Cholera is transmitted through feces, primarily by food and water becoming contaminated with raw sewage. Jeremy was pretty sure London ’s cholera problem had been resolved shortly before the time of Jack the Ripper, but sporadic cases had continued, as the problems of overcrowding and poor hygiene continued.
As for how cholera got into Toronto ’s water supply…according to Jeremy it was well-nigh impossible. It shouldn’t happen with modern sewage and water systems. Not by any natural means. But by now we were pretty sure “natural means” had nothing to do with the problems Toronto was experiencing.
Opening that portal had let out more than a couple of Victorian zombies. Jaime had warned us about smallpox leaking through that other portal. Somehow these zombies had brought a little of their home with them…and all of our modern precautions couldn’t protect against it.
“Cholera isn’t a cause for concern,” Jeremy said. “If it was, we’d be leaving. Tourism will suffer, which the city doesn’t need after last year’s SARS outbreak, but that’s likely to be the extent of the damage. It was caught quickly enough to avoid fatalities or long-term health problems.”
When I didn’t answer, he glanced back at me. “If you’re concerned, go ahead and call your local media contacts.”
I made those calls. I’d been dying to since all this started, but Jeremy had wanted me keeping a low profile. He didn’t think they could add anything we weren’t finding in the papers, and he was right. They did, however, reassure me that the city didn’t seem to be downplaying the severity of the cholera outbreak. If anything, after SARS, they were being overcautious. Right now, they were busy trying to clean up the system, which seemed to be far more difficult than it should be, confirming this was no natural outbreak.
We stopped in Kensington market on the way back to the hotel to load up on food. While the guys did that, I stayed in the SUV and listened to the radio. Clay stayed with me, although after five minutes hearing him grouse about wanting fresh air and a leg stretch, I shoved him out, locked the door and let him get his air and exercise pacing around the vehicle and pounding on the windows.
Finding reliable news updates on the cholera situation wasn’t easy.

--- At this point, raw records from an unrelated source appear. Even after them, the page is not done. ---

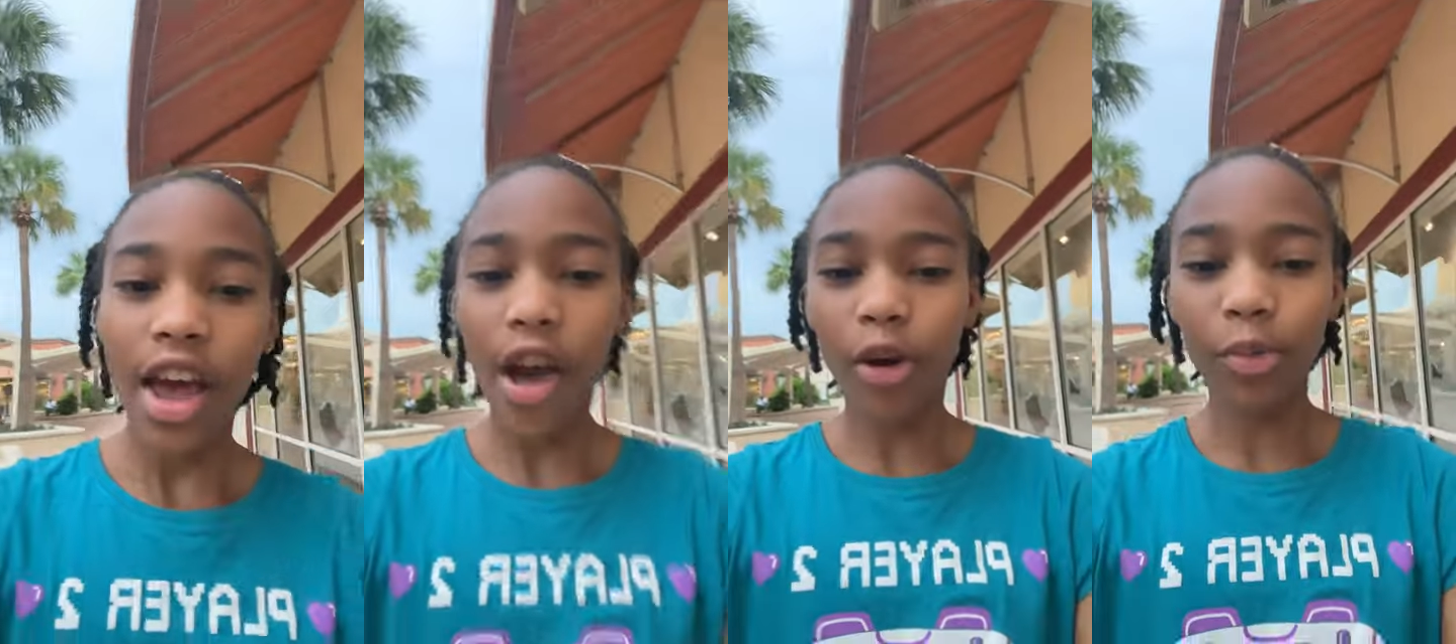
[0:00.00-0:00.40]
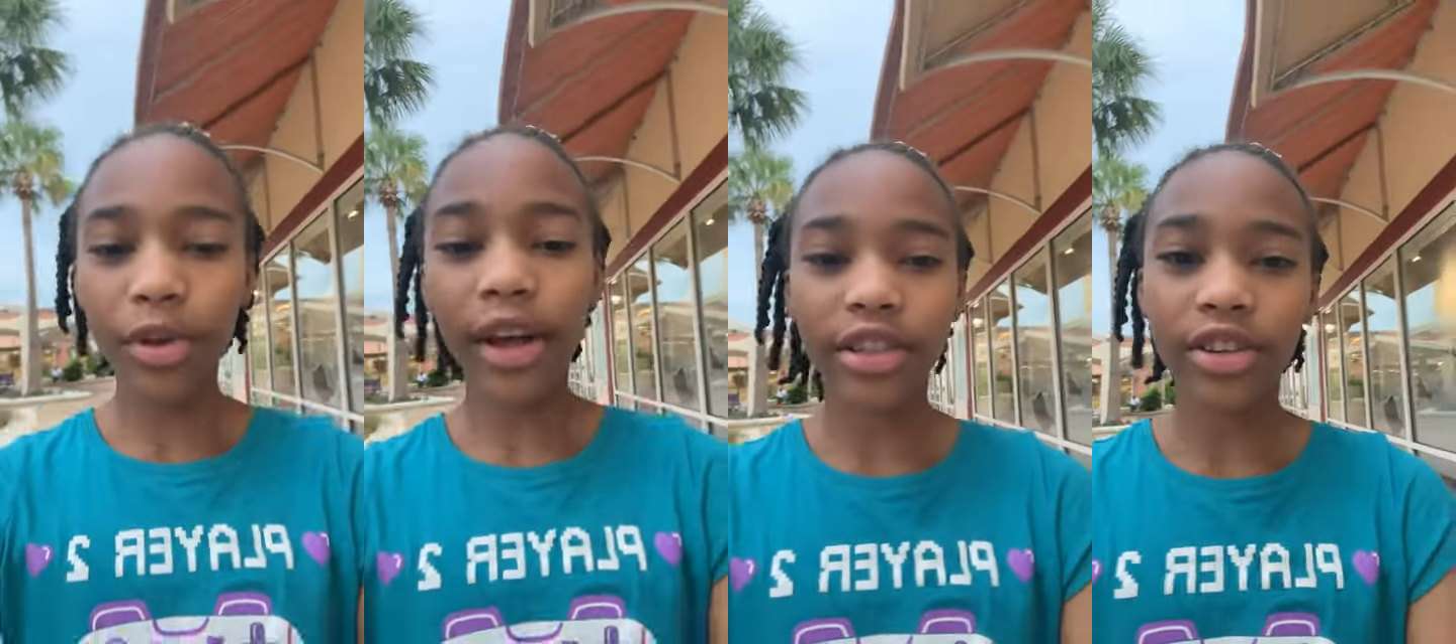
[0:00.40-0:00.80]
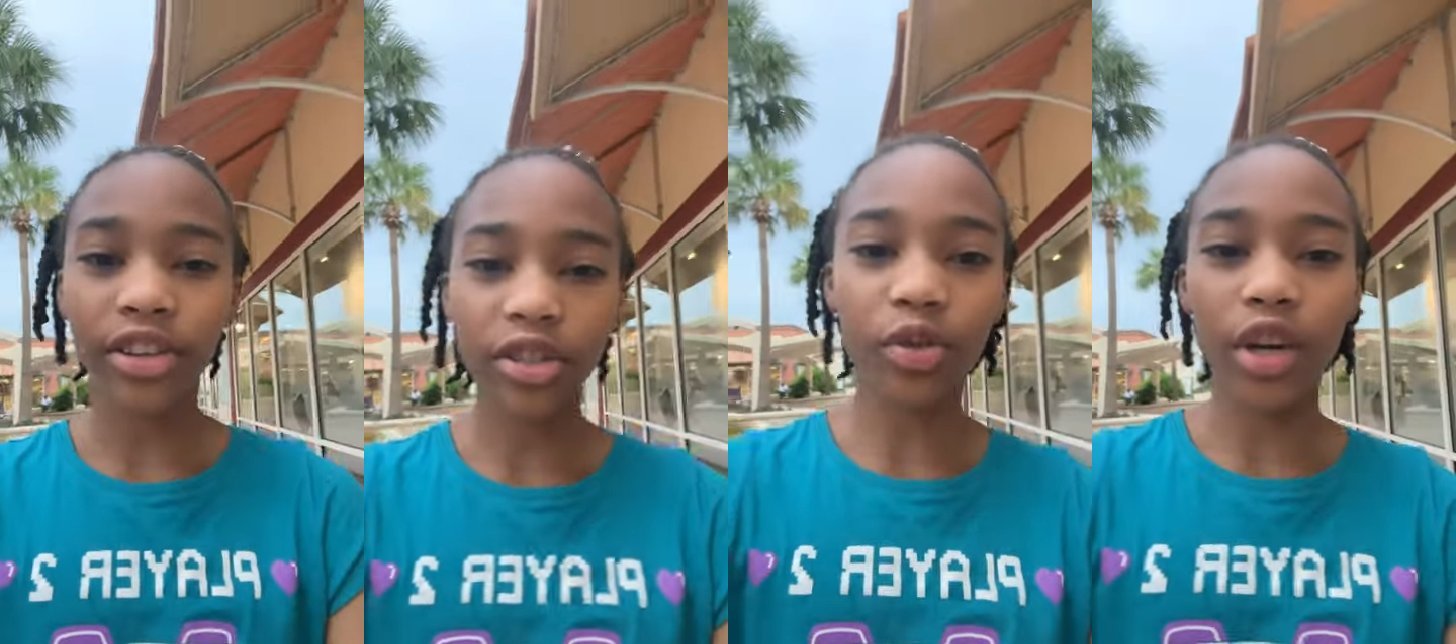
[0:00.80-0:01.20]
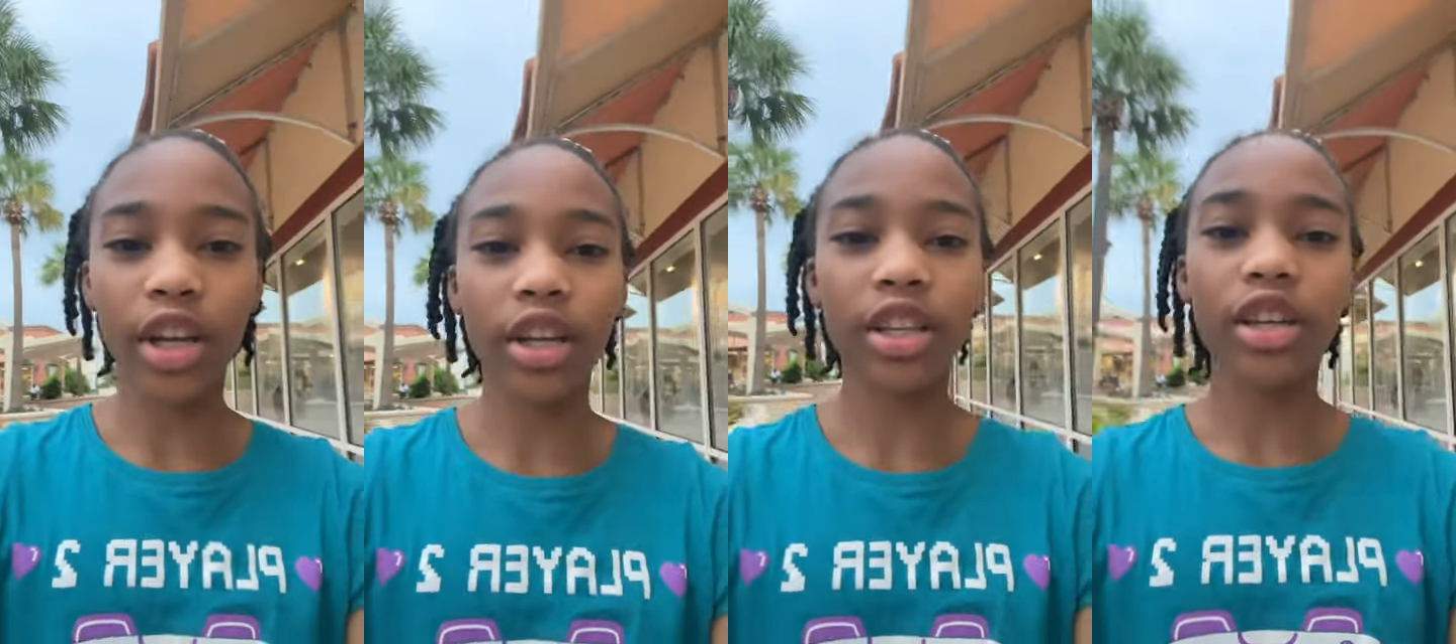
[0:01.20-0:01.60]
I hope you guys are
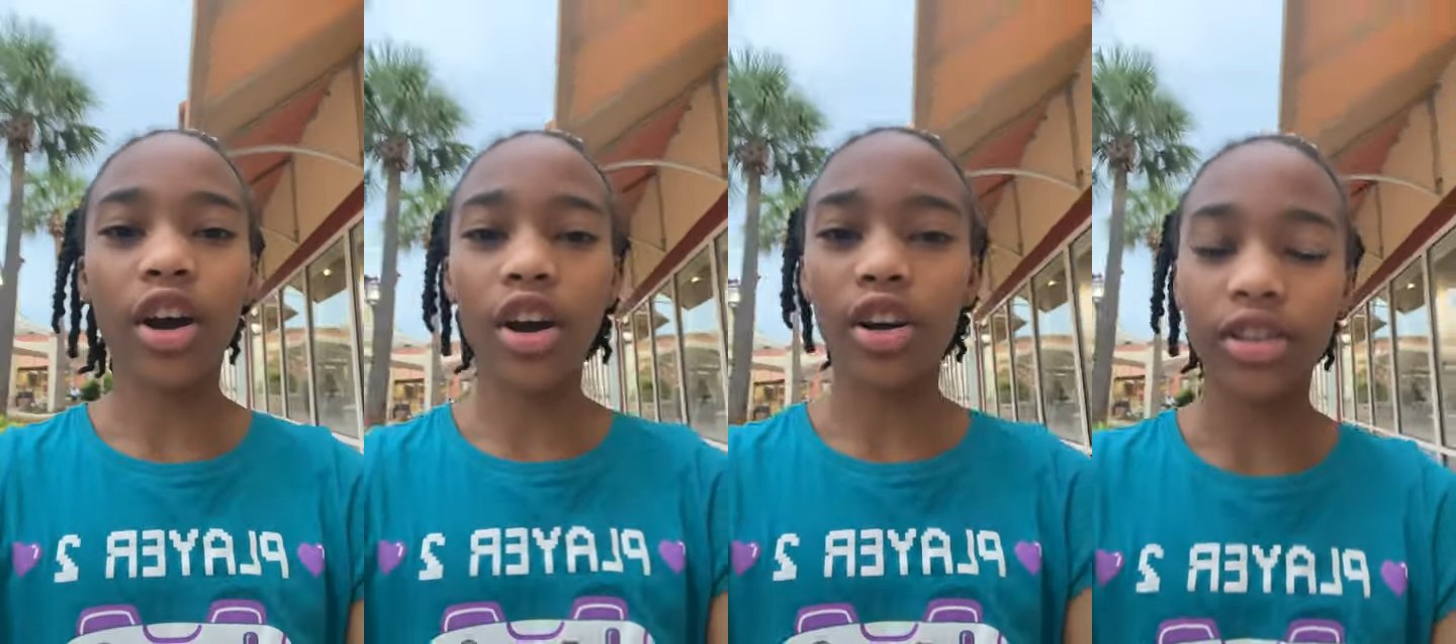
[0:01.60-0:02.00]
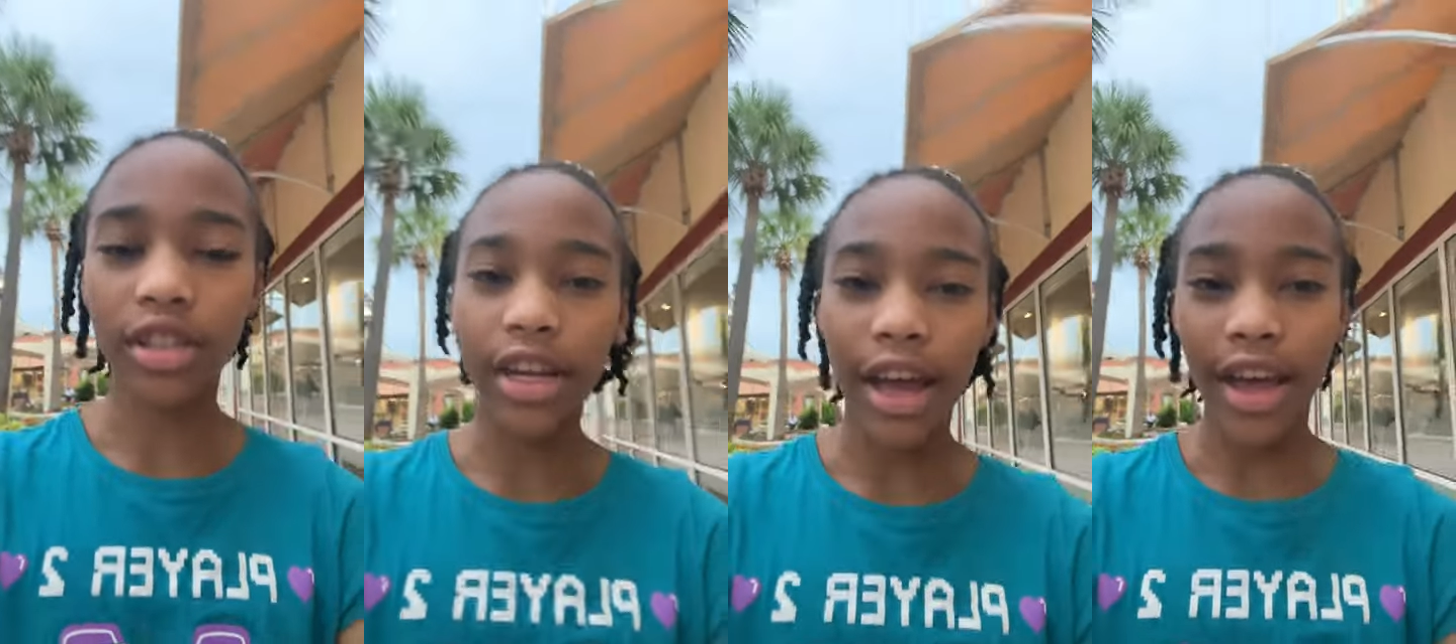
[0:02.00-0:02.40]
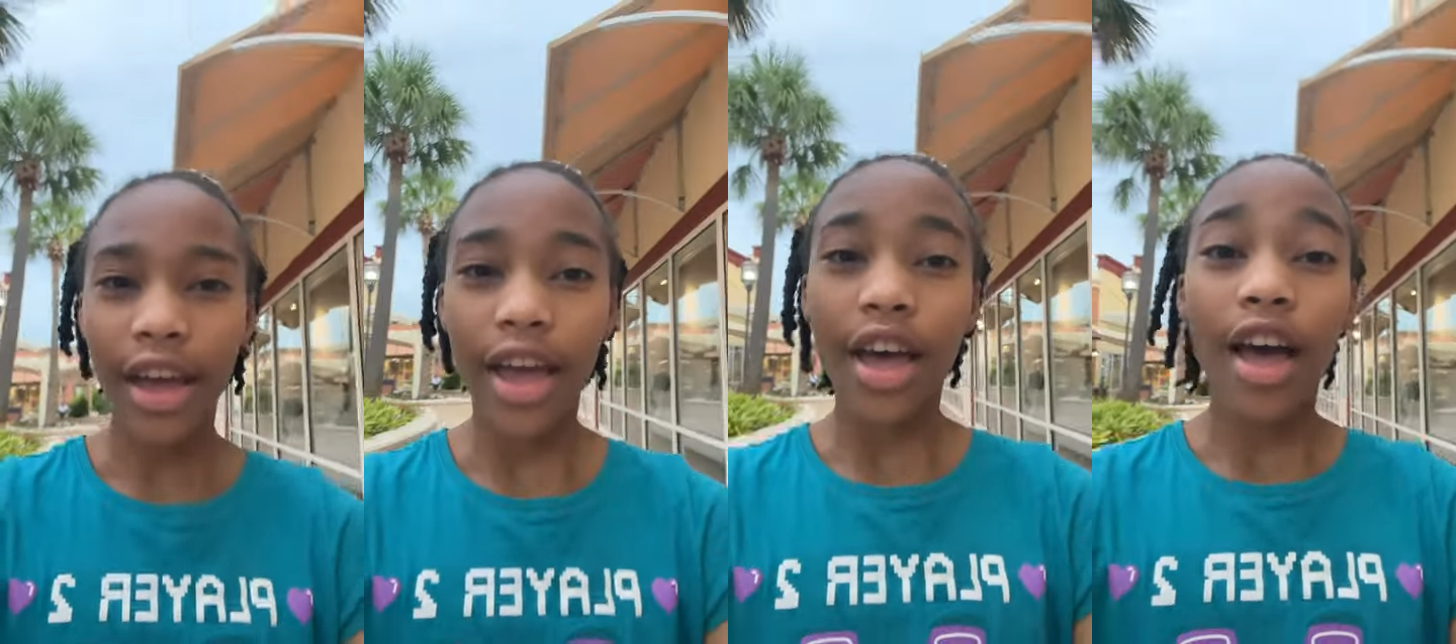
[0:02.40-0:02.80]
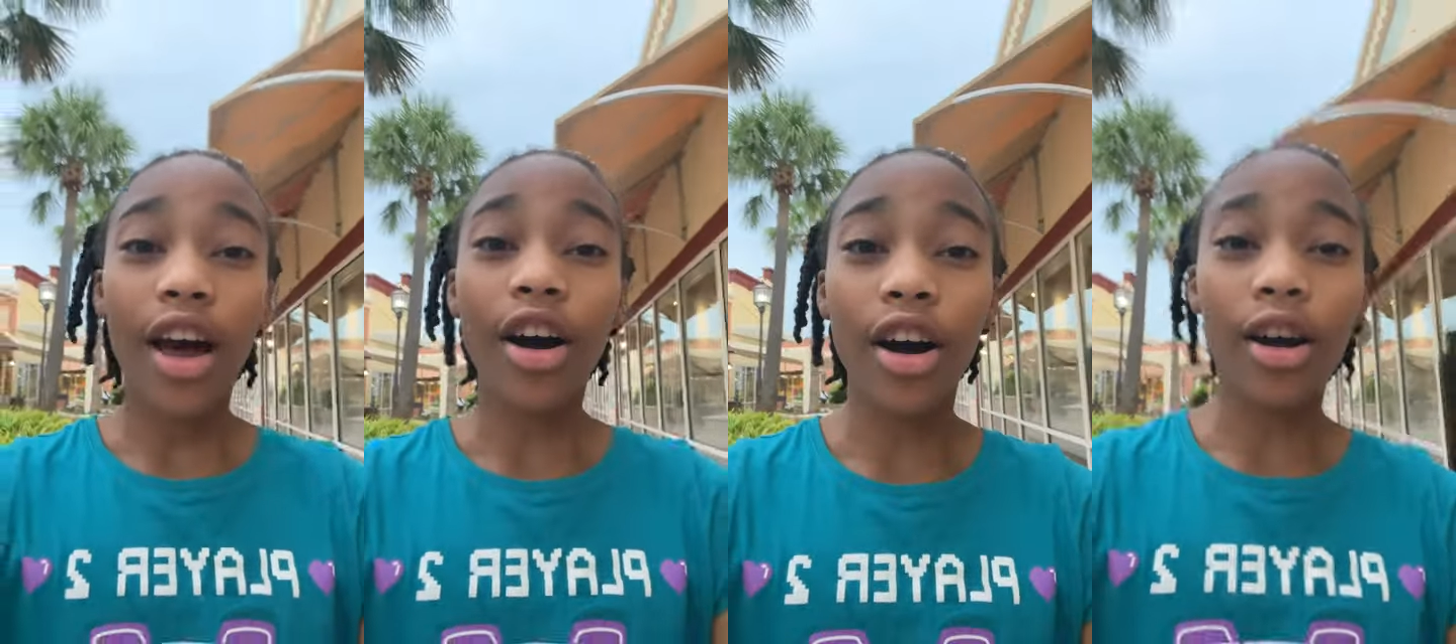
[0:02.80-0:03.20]
enjoying y'all day.
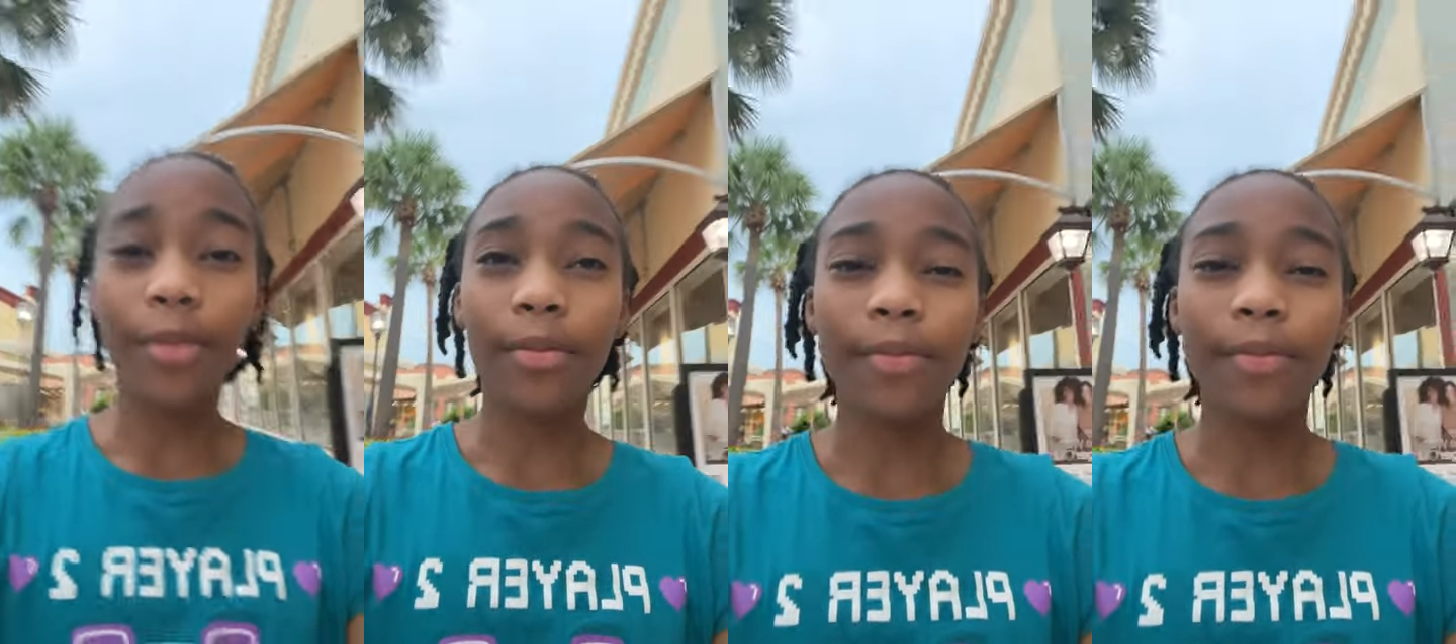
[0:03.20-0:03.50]
I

The national broadcaster, CBC, paraded a steady queue of public officials, who all repeated the same message: “Everything is under control.” As if, by getting enough people to say it, it would become truth.
Then there were the private stations. A talk radio show had a historian on who was giving graphic accounts of Victorian cholera outbreaks. Then I hit a classic rock station located outside Toronto that kept gleefully referring to the situation as a cholera “epidemic,” and speculating that it was caused by the city’s high population density, congratulating themselves for living elsewhere. Next came a station playing only prerecorded music-I suspected a lone sound technician had lost the straw-draw, staying behind while all his coworkers headed for the hills…or at least Barrie.